◆ WORK REQUIRED
What are the lines, copied exactly, from the one containing "[0:08.10-0:09.00]" through the final line of the material? Leave the pictures out.

======

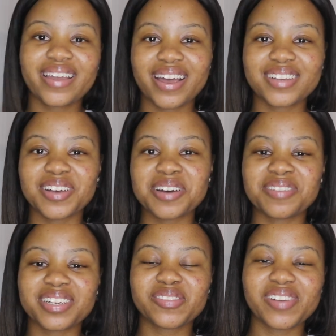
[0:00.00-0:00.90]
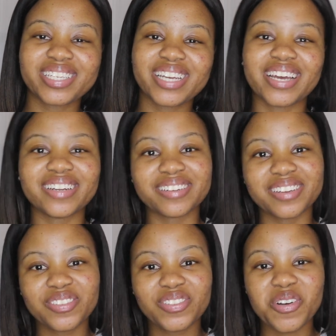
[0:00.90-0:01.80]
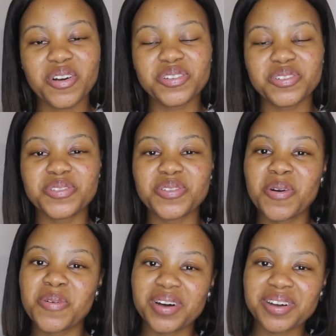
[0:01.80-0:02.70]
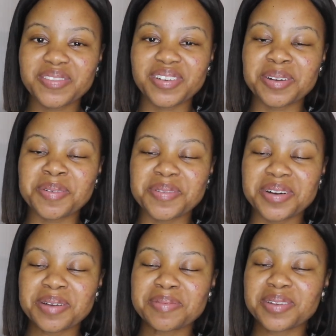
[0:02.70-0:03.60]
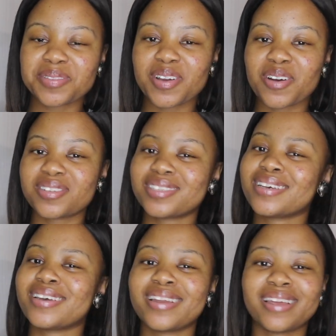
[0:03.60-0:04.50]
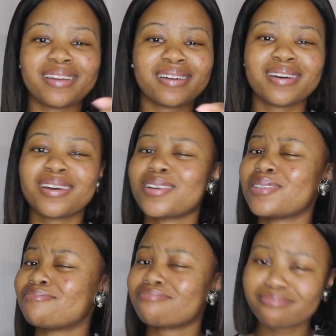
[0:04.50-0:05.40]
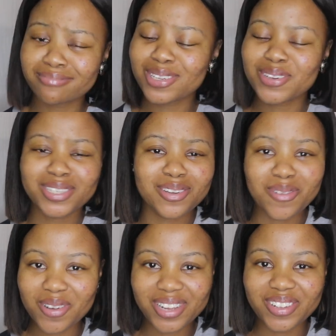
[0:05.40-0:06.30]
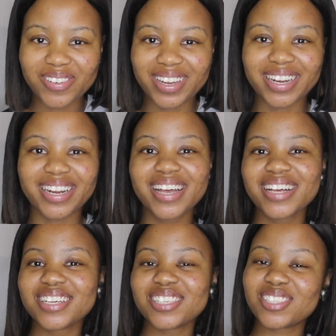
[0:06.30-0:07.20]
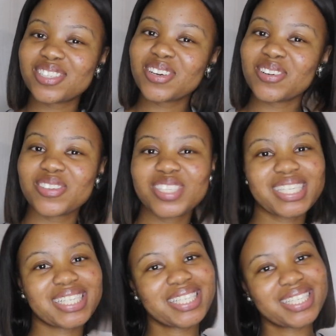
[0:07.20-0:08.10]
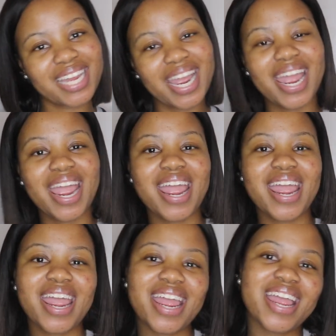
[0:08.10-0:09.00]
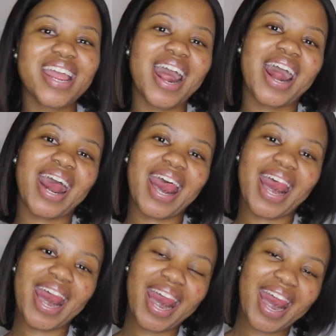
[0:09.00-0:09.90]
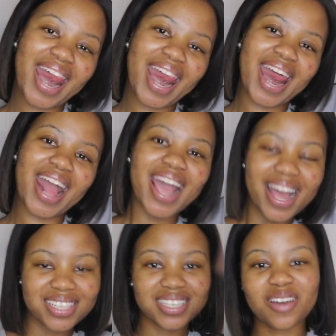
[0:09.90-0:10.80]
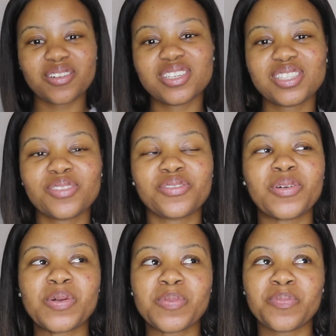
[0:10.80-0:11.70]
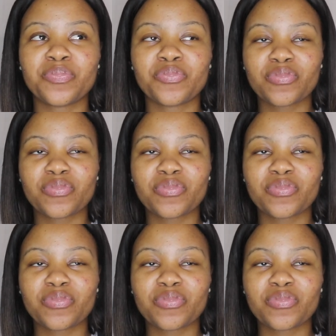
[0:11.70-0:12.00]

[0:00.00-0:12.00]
guys, welcome back to my channel. If you are new, welcome, welcome, welcome. And if you are returning, you is a loyal one. So today I wanted to film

======

◆ TASK RESPONSE
[0:08.10-0:09.00]
[0:09.00-0:09.90]
[0:09.90-0:10.80]
[0:10.80-0:11.70]
[0:11.70-0:12.00]

[0:00.00-0:12.00]
guys, welcome back to my channel. If you are new, welcome, welcome, welcome. And if you are returning, you is a loyal one. So today I wanted to film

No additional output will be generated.